[Exercise aim] Only the lines from the one containing "[499.49-500.53s]" to the end of the data below belong in the answer, each repeated exactly; no pictures.

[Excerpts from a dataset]
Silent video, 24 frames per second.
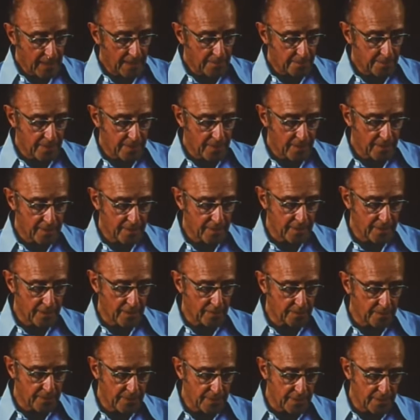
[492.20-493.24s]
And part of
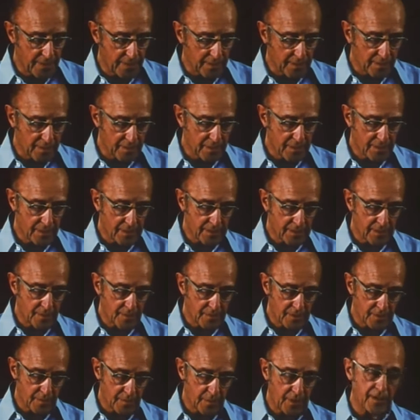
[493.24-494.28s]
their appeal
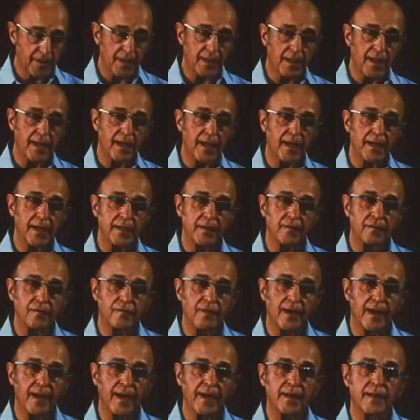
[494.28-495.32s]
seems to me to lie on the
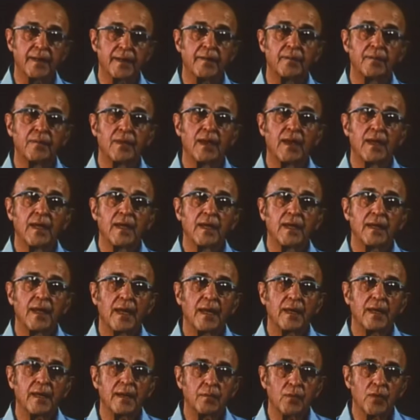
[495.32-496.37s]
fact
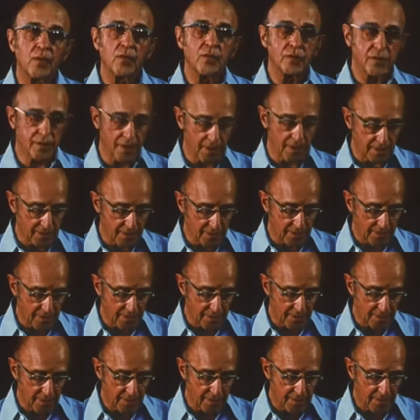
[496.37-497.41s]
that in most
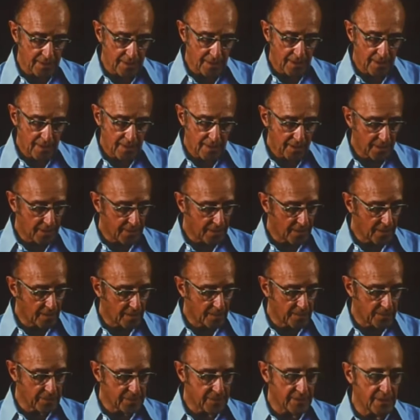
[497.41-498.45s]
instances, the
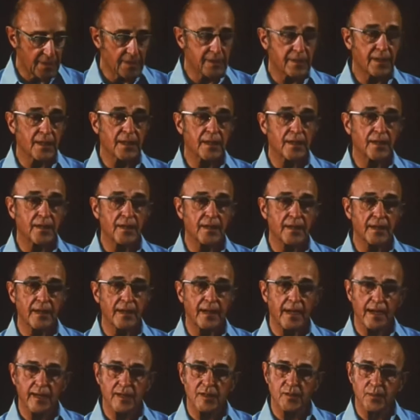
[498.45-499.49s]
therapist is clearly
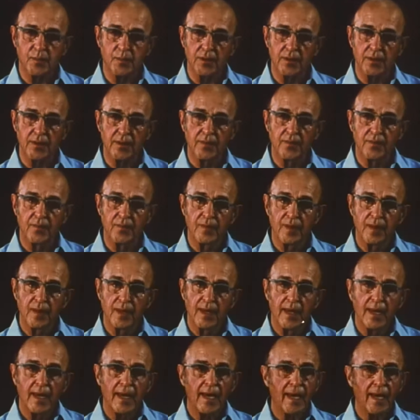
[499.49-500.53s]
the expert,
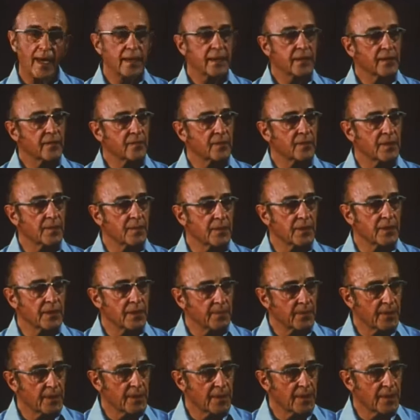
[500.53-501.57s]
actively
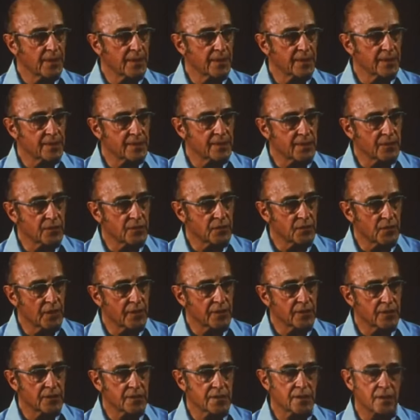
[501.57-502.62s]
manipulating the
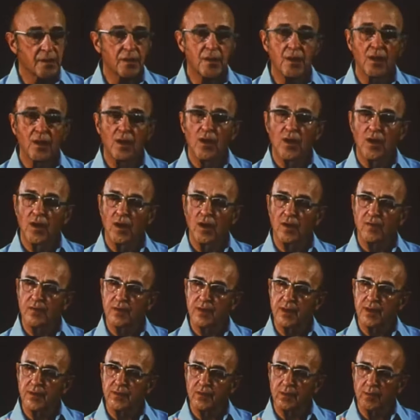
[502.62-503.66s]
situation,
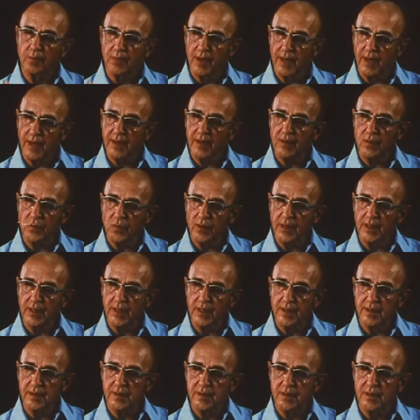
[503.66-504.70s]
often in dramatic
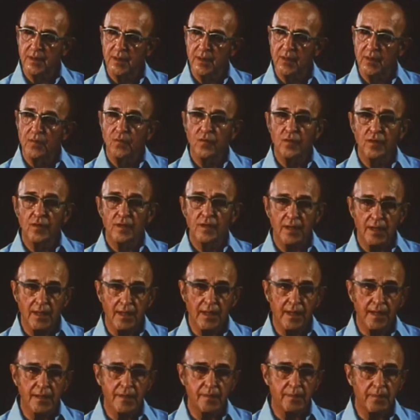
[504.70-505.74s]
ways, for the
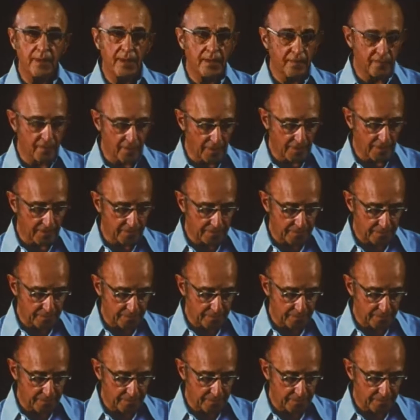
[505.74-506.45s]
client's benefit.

[Solution for this exercise]
[499.49-500.53s]
the expert,
[500.53-501.57s]
actively
[501.57-502.62s]
manipulating the
[502.62-503.66s]
situation,
[503.66-504.70s]
often in dramatic
[504.70-505.74s]
ways, for the
[505.74-506.45s]
client's benefit.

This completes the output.